By Scott Wright

KATE STILL, director for The Prince’s Trust in Scotland, does not sugar coat the impact the coronavirus pandemic is having on young people, the very citizens the charity exists to support.

Ms Still notes that older and vulnerable people have sadly borne the brunt of the physical fall-out from Covid-19, as the grim and still-rising death toll tragically shows. But the effects on the younger generation are very real, too. And, Ms Still says, there is a danger that they could be long standing unless we are careful.

The bald statistics hammer home the point. Last week, research from Paul Gregg, of the University of Bath,

a leading labour market expert,

warned that nearly one million 16- to 24-year-olds not in full-time education or employment will find it difficult to find work when the furlough scheme ends this month.

The report came hard on the heels of the latest official UK labour market statistics, which showed the unemployment rate for people aged 18 to 24 has risen to 13.1 per cent from 10.5%.

“If the health crisis impacted disproportionately on the elderly, [it] has disproportionately impacted on the prospects and the confidence of young people,” Ms Still said.

With 16- to 25-year-olds “disproportionately represented in the industries taking the biggest hit” from the pandemic, chiefly hospitality and retail, Ms Still concedes the challenges facing young people in the labour market remain profound.

And it is not as if the pandemic has not already taken its toll on the mental health of young adults, as the recent Young People In Lockdown report published by The Prince’s Trust and YouGov shows. “Basically, 43% of young people across the UK feel their anxiety levels have increased as a result of the crisis,” Ms Still said. “32% said they are overwhelmed by feelings of panic and anxiety. 52% said it will be harder than ever to get a job.”

The Prince’s Trust supports thousands of young people move into employment, education and training, and create businesses, in Scotland each year.

Perhaps unsurprisingly, it saw demand for its services soar in the early days of lockdown. Without the ability to meet people face to face, much of its initial focus was on “well-being” calls, helping young people deal with the many anxieties and concerns the crisis brought. The Trust has steadfastly provided web chat services throughout the crisis.

“We have maintained contact with young people throughout the lockdown period, but it was quite a big shift. It was a big cultural shift,” Ms Still said.

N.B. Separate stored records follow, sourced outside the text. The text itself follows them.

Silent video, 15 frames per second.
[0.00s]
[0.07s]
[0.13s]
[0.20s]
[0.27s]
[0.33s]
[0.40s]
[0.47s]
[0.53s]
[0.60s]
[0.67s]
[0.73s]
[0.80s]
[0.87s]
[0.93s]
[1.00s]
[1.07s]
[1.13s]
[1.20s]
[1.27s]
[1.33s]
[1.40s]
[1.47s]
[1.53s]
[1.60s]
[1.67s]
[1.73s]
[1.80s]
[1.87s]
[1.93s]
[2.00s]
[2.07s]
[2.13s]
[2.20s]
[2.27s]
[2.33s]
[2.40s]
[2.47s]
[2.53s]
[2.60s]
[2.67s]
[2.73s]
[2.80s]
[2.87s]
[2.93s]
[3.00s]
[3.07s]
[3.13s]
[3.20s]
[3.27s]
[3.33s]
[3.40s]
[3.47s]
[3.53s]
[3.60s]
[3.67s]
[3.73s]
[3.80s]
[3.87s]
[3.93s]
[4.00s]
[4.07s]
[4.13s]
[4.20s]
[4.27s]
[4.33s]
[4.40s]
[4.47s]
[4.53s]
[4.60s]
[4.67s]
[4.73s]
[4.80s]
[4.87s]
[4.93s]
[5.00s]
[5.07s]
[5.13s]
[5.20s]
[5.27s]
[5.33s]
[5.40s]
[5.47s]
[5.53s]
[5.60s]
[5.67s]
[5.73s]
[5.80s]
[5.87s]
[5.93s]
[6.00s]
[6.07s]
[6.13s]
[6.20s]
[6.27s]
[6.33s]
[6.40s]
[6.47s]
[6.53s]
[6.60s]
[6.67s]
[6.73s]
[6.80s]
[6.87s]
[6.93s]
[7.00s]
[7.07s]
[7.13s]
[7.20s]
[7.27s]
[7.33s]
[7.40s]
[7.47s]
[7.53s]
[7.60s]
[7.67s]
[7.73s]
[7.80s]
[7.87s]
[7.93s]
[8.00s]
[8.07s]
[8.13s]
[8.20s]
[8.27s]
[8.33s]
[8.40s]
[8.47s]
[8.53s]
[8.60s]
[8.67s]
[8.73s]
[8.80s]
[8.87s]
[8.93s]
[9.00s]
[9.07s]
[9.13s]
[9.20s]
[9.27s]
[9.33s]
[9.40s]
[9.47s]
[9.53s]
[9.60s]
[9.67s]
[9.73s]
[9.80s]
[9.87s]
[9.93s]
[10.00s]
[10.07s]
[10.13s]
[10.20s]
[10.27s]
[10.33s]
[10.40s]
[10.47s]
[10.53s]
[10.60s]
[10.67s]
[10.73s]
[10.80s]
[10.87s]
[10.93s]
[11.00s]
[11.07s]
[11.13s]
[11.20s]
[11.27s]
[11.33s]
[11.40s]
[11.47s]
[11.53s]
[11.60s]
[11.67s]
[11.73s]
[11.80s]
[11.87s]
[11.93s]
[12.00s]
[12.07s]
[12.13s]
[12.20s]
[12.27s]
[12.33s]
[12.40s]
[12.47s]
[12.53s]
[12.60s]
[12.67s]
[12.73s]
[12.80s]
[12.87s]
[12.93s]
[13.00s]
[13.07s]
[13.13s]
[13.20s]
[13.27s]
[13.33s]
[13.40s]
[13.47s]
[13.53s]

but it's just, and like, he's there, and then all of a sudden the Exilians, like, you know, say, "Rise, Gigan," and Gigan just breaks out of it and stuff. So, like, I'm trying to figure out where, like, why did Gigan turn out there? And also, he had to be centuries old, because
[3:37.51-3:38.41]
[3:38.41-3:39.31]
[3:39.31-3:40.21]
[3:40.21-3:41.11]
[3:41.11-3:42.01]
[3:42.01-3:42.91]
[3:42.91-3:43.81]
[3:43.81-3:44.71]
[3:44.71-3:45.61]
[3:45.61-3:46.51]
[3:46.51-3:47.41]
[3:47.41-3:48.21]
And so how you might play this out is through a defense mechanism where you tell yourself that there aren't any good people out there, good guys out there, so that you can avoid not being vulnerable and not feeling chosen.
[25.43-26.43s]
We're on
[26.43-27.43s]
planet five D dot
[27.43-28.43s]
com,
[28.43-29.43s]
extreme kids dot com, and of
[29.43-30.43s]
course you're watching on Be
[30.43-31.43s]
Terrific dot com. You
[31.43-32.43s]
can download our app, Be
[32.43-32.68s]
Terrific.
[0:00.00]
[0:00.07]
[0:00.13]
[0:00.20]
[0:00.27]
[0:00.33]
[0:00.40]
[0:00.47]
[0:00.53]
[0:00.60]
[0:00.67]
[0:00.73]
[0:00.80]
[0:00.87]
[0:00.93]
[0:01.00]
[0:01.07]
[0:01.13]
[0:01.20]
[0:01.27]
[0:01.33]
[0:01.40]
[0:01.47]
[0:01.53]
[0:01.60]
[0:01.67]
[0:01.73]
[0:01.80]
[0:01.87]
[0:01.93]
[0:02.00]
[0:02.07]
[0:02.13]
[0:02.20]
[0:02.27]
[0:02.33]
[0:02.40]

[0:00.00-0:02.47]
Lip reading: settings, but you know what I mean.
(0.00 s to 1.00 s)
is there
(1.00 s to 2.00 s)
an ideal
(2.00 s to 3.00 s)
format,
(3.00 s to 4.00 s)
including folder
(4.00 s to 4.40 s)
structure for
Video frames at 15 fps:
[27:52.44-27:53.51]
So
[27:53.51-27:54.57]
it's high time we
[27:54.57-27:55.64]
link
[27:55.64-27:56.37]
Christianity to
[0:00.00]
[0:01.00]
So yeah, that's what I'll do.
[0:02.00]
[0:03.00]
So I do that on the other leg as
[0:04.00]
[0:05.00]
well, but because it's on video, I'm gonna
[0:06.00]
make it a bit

Challenges remain. The Trust continues to campaign for funding to erode “digital poverty”, and to provide help to those who find it difficult to work at home because of overcrowding.

“For some young people it is very difficult to keep your education going or keep your interest in what is happening or apply [for jobs] if you don’t actually have a laptop, or if you have one smartphone in your household,” Ms Still said. “There have been a lot of challenges around access to kit, and we have been advocating more funding for that for young people.”

Yet even in the darkest times, there are glimmers of hope. For one, the Trust has been able to widen the accessibility of its services, such as enterprise delivery, employability and personal and social development content, online.

A young person from Shetland was recently able to attend an enterprise course, which would not otherwise have been possible. “They would not have taken the opportunity to travel

to one of our centres to do that,”

Ms Still said.

Ms Still, who has spent her career in working in employability, education and youth services, points to the positive impact made by The Prince’s Trust and NatWest Entrepreneurial Relief Fund.

So far 102 applications have been approved, meaning £358,000 has been allocated to young people for their businesses since the fund’s launch in April. A further 77 applications are

still being assessed.

“That has been really, really critical for some young people who had fallen between the cracks,” Ms Still said. “They had started their own business, but the pandemic hit them, and then they really had to pivot their business to something else.”

Ms Still believes the response to the fund shows the “entrepreneurial spirit is still alive and kicking in Scotland”, and bridles at the view young people have been responsible for sparking the second wave of the pandemic.

“There is so much young people have been doing,” Ms Still said. “They have been the hardest-hit, but they have also been volunteering in their community and really spreading kindness and standing up for what is right.”

She added: “It’s a shame. Sometimes you are now hearing a narrative

that we are into a second wave [of coronavirus] because it is young people and I don’t believe that is true. Lots of young people have been really, really responsible in what they have been doing in terms of volunteering and standing up for the community.”

Ms Still does feel, though, that the Scottish Government’s Youth Guarantee, which promises the opportunity of work, education, or training everyone aged 16 to 24, is

a “great opportunity”.

“If they (young people) are left at home, that feeling of isolation and worthlessness would be a lifelong scarring effect,” Ms Still said.

“We know that from previous recessions. It leads to all sorts of problems in terms of people’s wellbeing and mental health, and actually their lifelong earning potential.

“And we can’t afford it. They are the generation that will be building the wealth and the future for this whole country, so we need to have them engaged, we need to build on their talents and utilise their talents, and help them develop their talents.”